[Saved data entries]
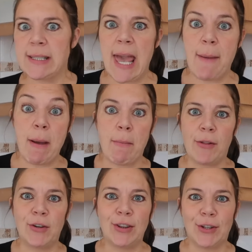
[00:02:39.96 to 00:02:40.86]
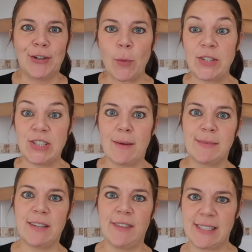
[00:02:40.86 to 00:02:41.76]
get my mother-in-law, when she
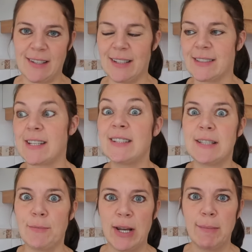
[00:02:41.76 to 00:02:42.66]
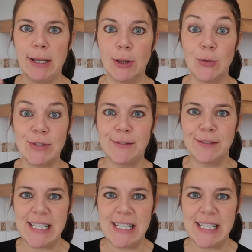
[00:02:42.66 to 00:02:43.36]
comes to visit us, to bring me loads of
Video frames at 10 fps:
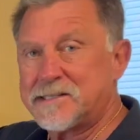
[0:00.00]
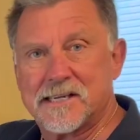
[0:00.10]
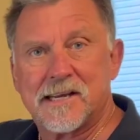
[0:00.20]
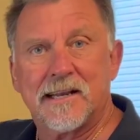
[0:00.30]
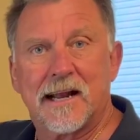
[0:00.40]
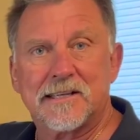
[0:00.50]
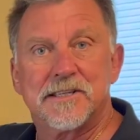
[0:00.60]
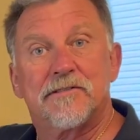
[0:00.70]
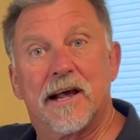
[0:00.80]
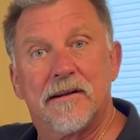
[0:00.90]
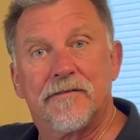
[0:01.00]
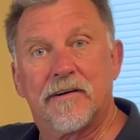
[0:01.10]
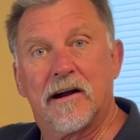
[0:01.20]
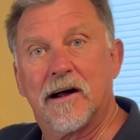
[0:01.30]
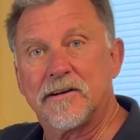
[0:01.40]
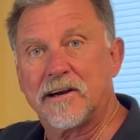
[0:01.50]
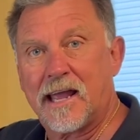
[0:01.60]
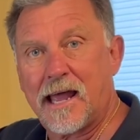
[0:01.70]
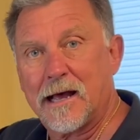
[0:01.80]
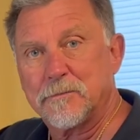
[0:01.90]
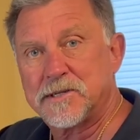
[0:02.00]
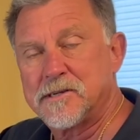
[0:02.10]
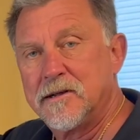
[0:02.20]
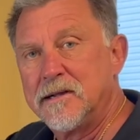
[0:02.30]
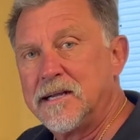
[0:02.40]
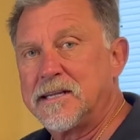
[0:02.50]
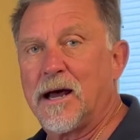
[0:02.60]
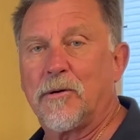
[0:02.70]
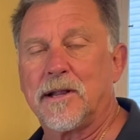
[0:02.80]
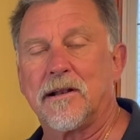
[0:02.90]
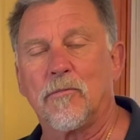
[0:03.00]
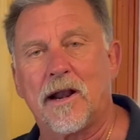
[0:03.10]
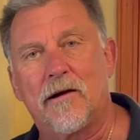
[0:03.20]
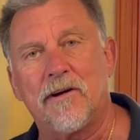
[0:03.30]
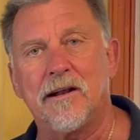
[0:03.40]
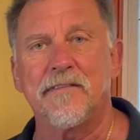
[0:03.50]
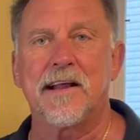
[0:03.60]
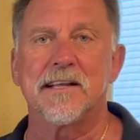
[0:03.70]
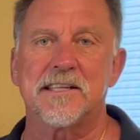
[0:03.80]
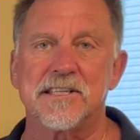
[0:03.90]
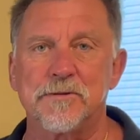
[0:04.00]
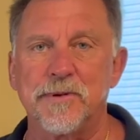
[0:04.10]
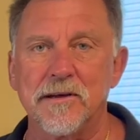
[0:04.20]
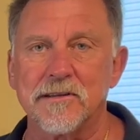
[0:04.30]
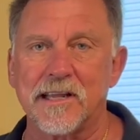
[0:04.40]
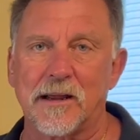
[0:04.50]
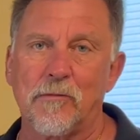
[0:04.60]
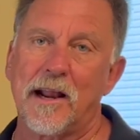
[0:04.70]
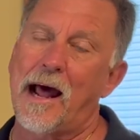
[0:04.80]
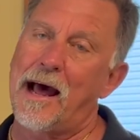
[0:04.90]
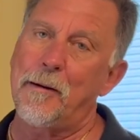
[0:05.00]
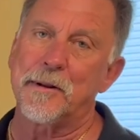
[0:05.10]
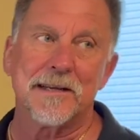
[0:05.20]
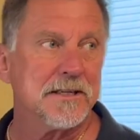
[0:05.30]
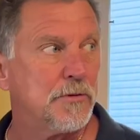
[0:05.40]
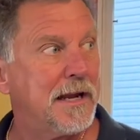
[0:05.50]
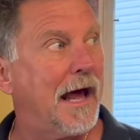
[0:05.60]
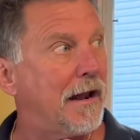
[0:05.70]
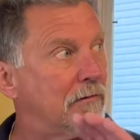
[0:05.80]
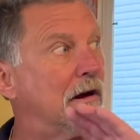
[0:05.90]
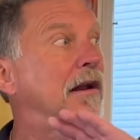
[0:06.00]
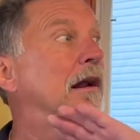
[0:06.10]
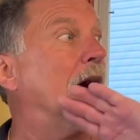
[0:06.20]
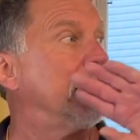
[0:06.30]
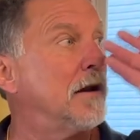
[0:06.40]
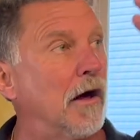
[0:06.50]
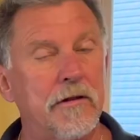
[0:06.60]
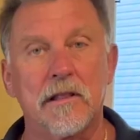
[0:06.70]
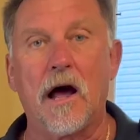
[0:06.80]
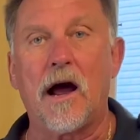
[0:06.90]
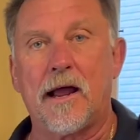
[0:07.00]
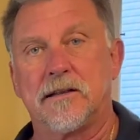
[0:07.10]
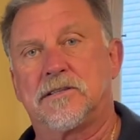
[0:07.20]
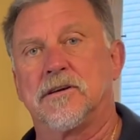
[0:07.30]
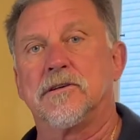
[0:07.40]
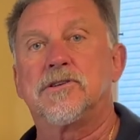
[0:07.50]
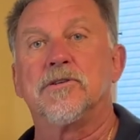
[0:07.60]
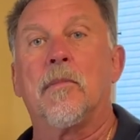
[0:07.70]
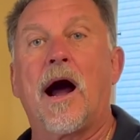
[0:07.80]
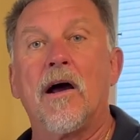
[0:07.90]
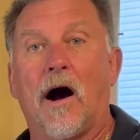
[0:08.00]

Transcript: disconnect is rated for 100 amps. Now, when, when I renovated this building, what happened is we had to run another line to, to my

▶ TASK BRIEF
None of the pictures should appear; the rest of the entries must be reproduced exactly.

▶ EXPECTED ANSWER
[00:02:39.96 to 00:02:40.86]
[00:02:40.86 to 00:02:41.76]
get my mother-in-law, when she
[00:02:41.76 to 00:02:42.66]
[00:02:42.66 to 00:02:43.36]
comes to visit us, to bring me loads of
Video frames at 10 fps:
[0:00.00]
[0:00.10]
[0:00.20]
[0:00.30]
[0:00.40]
[0:00.50]
[0:00.60]
[0:00.70]
[0:00.80]
[0:00.90]
[0:01.00]
[0:01.10]
[0:01.20]
[0:01.30]
[0:01.40]
[0:01.50]
[0:01.60]
[0:01.70]
[0:01.80]
[0:01.90]
[0:02.00]
[0:02.10]
[0:02.20]
[0:02.30]
[0:02.40]
[0:02.50]
[0:02.60]
[0:02.70]
[0:02.80]
[0:02.90]
[0:03.00]
[0:03.10]
[0:03.20]
[0:03.30]
[0:03.40]
[0:03.50]
[0:03.60]
[0:03.70]
[0:03.80]
[0:03.90]
[0:04.00]
[0:04.10]
[0:04.20]
[0:04.30]
[0:04.40]
[0:04.50]
[0:04.60]
[0:04.70]
[0:04.80]
[0:04.90]
[0:05.00]
[0:05.10]
[0:05.20]
[0:05.30]
[0:05.40]
[0:05.50]
[0:05.60]
[0:05.70]
[0:05.80]
[0:05.90]
[0:06.00]
[0:06.10]
[0:06.20]
[0:06.30]
[0:06.40]
[0:06.50]
[0:06.60]
[0:06.70]
[0:06.80]
[0:06.90]
[0:07.00]
[0:07.10]
[0:07.20]
[0:07.30]
[0:07.40]
[0:07.50]
[0:07.60]
[0:07.70]
[0:07.80]
[0:07.90]
[0:08.00]

Transcript: disconnect is rated for 100 amps. Now, when, when I renovated this building, what happened is we had to run another line to, to my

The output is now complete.